Как уже сказано, я был поздним ребёнком и всегда боялся, как бы чего не случилось с отцом. Старик был тогда ещё крепок и никогда не жаловался, но я его любил и беспокоился, когда он вдруг задрёмывал во время разговора или беспричинно вздыхал за обедом.

– Позвони, – повторил Борисов и вышел. За ним никто не приехал; я видел в окно, как он вышел из школы и с рыжей кожаной сумкой на плече неторопливо пошёл к выходу из нашего двора, в котором доцветали последние астры. У него был вид человека, который никуда не спешит и никогда не опаздывает. Он двигался сосредоточенно, – вот как я подумал о нём.

– Он ..нутый, – сказал Биргер.

— От..дить всегда успеется, – сказал я, и хотя мне не хотелось звонить при наших, набрал отцовский номер. Отец был недоступен, у него, вероятно, шло совещание, или его вызвали в министерство, куда вообще в последнее время дёргали часто – они всё время там теперь совещались, пытаясь остановить неизвестно что. Мне, однако, стало тревожно, даже руки вспотели; я набрал мать, но она не ответила. Старшая сестра была у себя в Вышке и знать ничего не могла. Я договорился сегодня идти с Гороховским к нему – проходить «Атаку дронов», но вместо этого вызвал шофера и рванул домой, сам себя презирая за идиотскую тревогу. Конечно, отец вернулся к девяти и был в полном порядке, мать была очень тронута моим беспокойством и сказала, что я добрый мальчик; но вместо того, чтобы возненавидеть Борисова, я ощутил, как говорил во время аттестаций историк Бархатов, неприятный трепет в членах.

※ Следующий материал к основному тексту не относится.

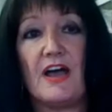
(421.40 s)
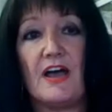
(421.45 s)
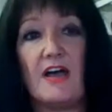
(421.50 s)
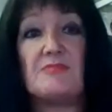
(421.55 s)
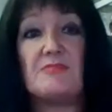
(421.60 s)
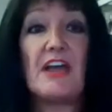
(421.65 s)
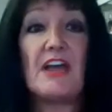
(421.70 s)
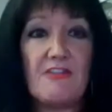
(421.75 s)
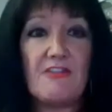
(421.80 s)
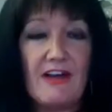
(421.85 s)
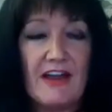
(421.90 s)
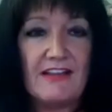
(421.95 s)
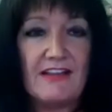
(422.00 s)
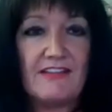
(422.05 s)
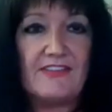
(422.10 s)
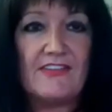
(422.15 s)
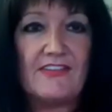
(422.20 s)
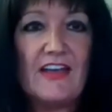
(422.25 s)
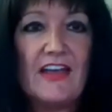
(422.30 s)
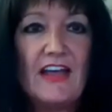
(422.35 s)
uh,
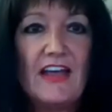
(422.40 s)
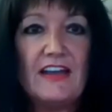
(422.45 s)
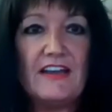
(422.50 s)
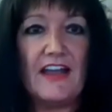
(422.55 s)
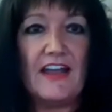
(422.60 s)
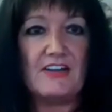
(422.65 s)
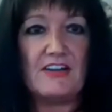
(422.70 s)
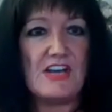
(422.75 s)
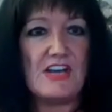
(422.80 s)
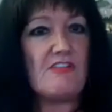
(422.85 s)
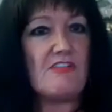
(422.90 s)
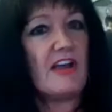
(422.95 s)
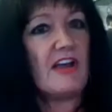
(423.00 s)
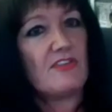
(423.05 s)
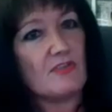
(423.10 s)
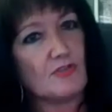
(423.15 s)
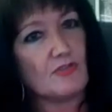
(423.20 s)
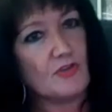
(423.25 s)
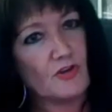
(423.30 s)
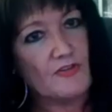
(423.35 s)
Decorex, now,
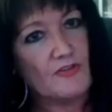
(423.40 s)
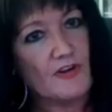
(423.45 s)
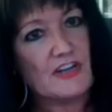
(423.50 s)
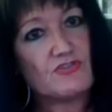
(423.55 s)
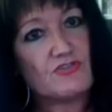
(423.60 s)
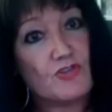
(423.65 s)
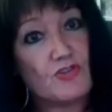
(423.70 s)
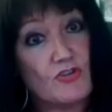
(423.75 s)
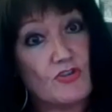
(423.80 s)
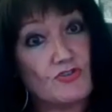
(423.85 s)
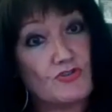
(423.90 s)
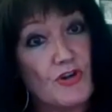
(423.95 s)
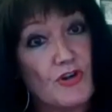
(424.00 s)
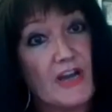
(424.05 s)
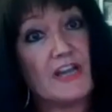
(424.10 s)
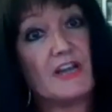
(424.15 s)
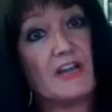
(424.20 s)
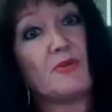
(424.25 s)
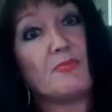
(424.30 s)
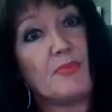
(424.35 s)
Decorex has got a very strong
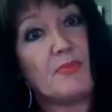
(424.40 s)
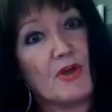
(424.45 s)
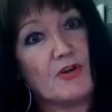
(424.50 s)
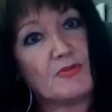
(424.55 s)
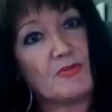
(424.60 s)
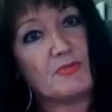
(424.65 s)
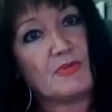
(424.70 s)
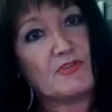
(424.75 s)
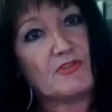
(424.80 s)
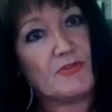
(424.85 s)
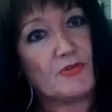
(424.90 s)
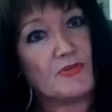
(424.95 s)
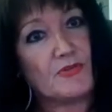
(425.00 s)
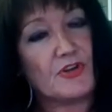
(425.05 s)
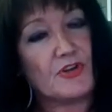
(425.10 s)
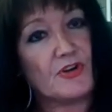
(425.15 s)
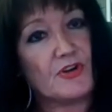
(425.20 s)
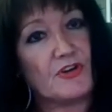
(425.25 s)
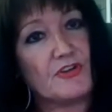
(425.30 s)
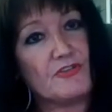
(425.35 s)
trade component, but it's also
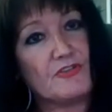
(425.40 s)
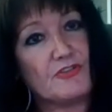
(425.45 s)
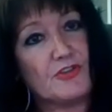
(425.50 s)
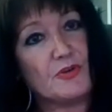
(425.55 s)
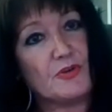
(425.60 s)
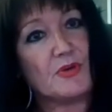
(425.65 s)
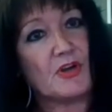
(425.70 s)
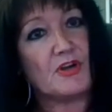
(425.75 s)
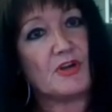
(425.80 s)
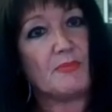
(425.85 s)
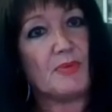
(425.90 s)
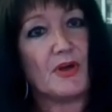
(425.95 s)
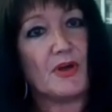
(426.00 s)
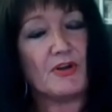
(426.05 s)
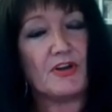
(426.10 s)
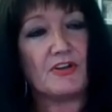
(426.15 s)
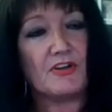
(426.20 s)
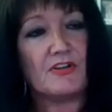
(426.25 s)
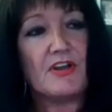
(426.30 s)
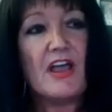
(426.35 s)
got a consumer
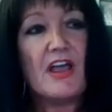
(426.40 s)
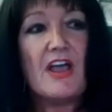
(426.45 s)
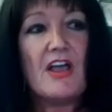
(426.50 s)
component.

Дело в том, что к чему-то такому шло, и важной частью этого была именно «Атака дронов». Мы как раз получили седьмой выпуск, рассылал её по подписке таинственный Мистер Рипер, жил он то ли в Израиле, то ли в Португалии, и кому-то даже отвечал на письма; я лично видел пару его посланий, предупреждавших о сумрачном и непонятном, но с непременным вкраплением пары точных слов и узнаваемых примет. Игра была очень так себе, но всегда обрывалась на самом таинственном месте, а следующий выпуск всегда начинался с другого, не менее таинственного. Герои каким-то образом участвовали в войне, ходили по разбомбленным городам, искали непонятные артефакты в виде обломков странной техники, инопланетной с виду, и иногда бесследно исчезали. Играло страшное количество народу, и кто-то, говорят, даже встречался в реале, но сам я ни на одну такую встречу пока не попадал. У меня было подозрение, что разведчик Глюк – девочка, причем красивая и опытная, что-то такое чувствовалось в её манере держаться, и я много раз ей намекал, что хорошо бы пересечься в «Неоне», исправно работавшем, несмотря на все ограничения, – но она туманно отвечала, что сейчас не время.